Saved data entries:
—————
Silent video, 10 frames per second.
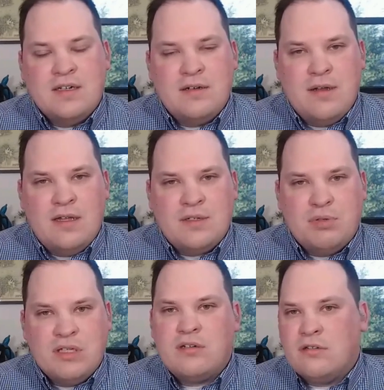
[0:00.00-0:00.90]
It's, an, it's
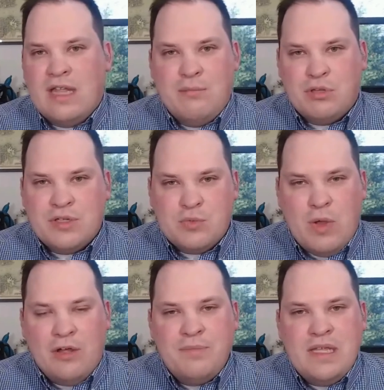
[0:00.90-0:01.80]
a political label as
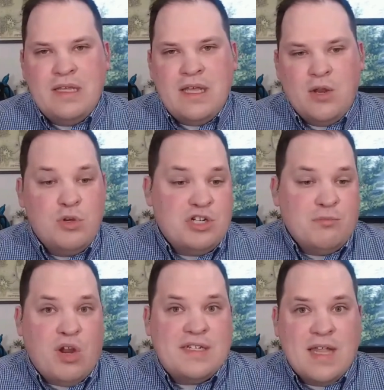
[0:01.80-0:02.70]
well. And we
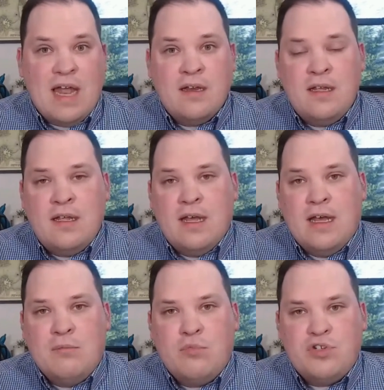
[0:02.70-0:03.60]
should embrace that.
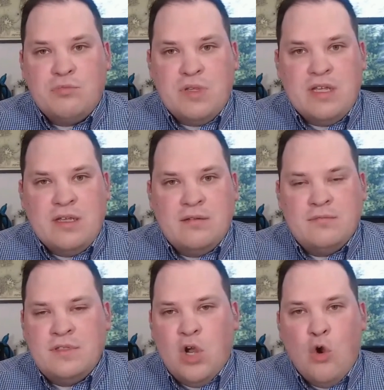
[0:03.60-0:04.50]
Um, we should
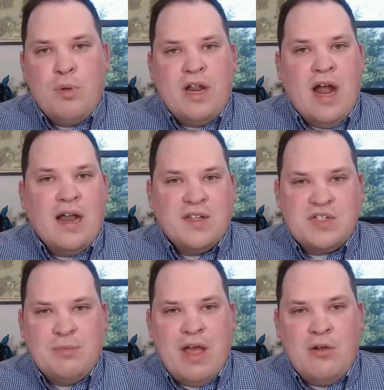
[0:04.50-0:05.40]
be open and
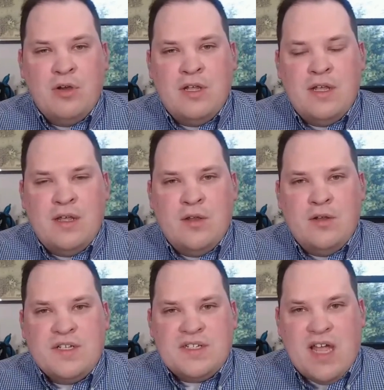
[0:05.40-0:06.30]
honest about
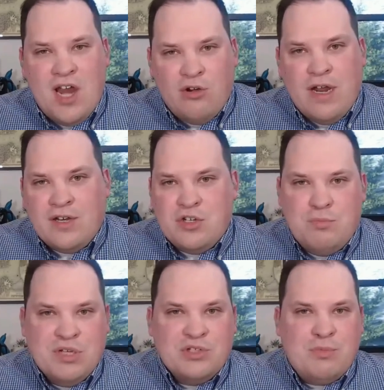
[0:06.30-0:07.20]
desiring
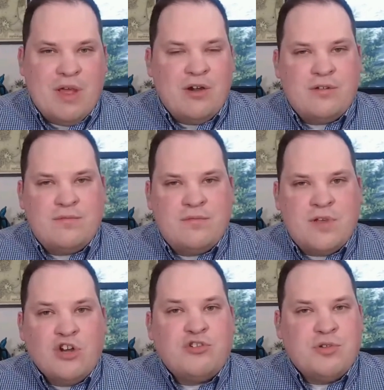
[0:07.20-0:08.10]
to build a better
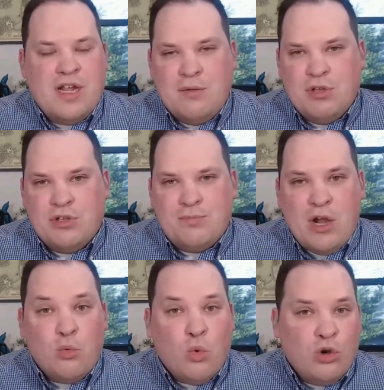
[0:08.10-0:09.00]
country and a build
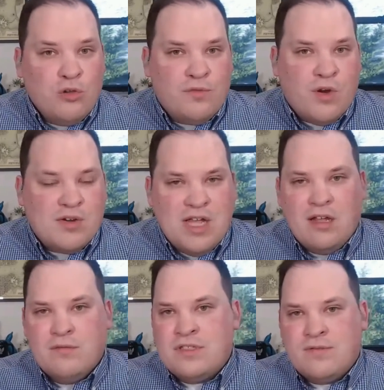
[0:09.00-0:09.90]
better world for
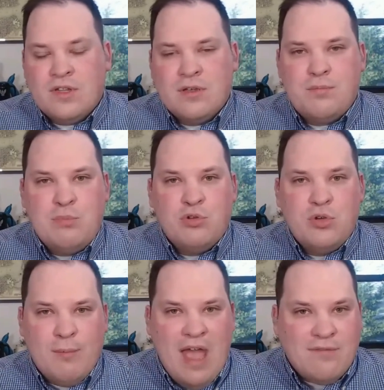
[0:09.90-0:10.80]
ourselves and for the people
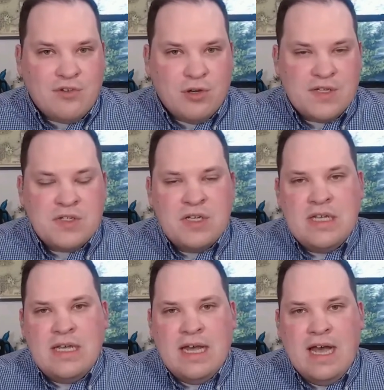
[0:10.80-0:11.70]
who come after us.
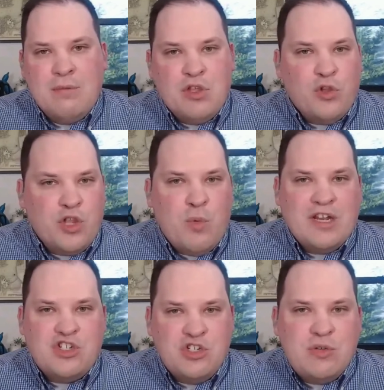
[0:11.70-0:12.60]
Um, and the only
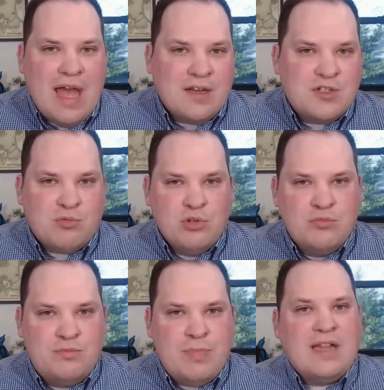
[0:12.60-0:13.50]
way to do that is
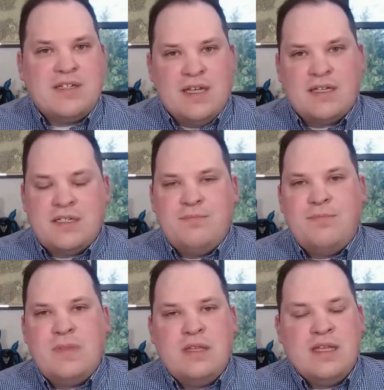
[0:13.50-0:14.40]
through politics.
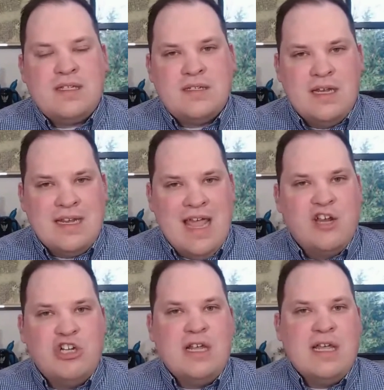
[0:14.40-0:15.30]
It's
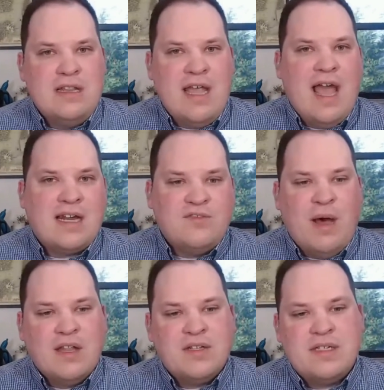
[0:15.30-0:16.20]
engaging in the act of
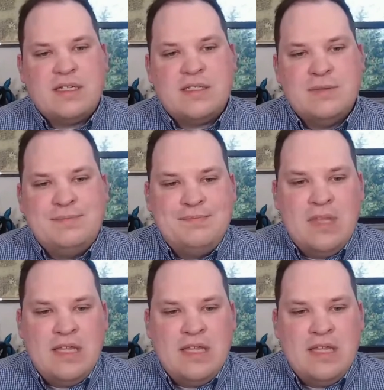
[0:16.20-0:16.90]
politics.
—————
__To do__. The records above must be returned exactly, with each picture omitted.

__Solution below__.
Silent video, 10 frames per second.
[0:00.00-0:00.90]
It's, an, it's
[0:00.90-0:01.80]
a political label as
[0:01.80-0:02.70]
well. And we
[0:02.70-0:03.60]
should embrace that.
[0:03.60-0:04.50]
Um, we should
[0:04.50-0:05.40]
be open and
[0:05.40-0:06.30]
honest about
[0:06.30-0:07.20]
desiring
[0:07.20-0:08.10]
to build a better
[0:08.10-0:09.00]
country and a build
[0:09.00-0:09.90]
better world for
[0:09.90-0:10.80]
ourselves and for the people
[0:10.80-0:11.70]
who come after us.
[0:11.70-0:12.60]
Um, and the only
[0:12.60-0:13.50]
way to do that is
[0:13.50-0:14.40]
through politics.
[0:14.40-0:15.30]
It's
[0:15.30-0:16.20]
engaging in the act of
[0:16.20-0:16.90]
politics.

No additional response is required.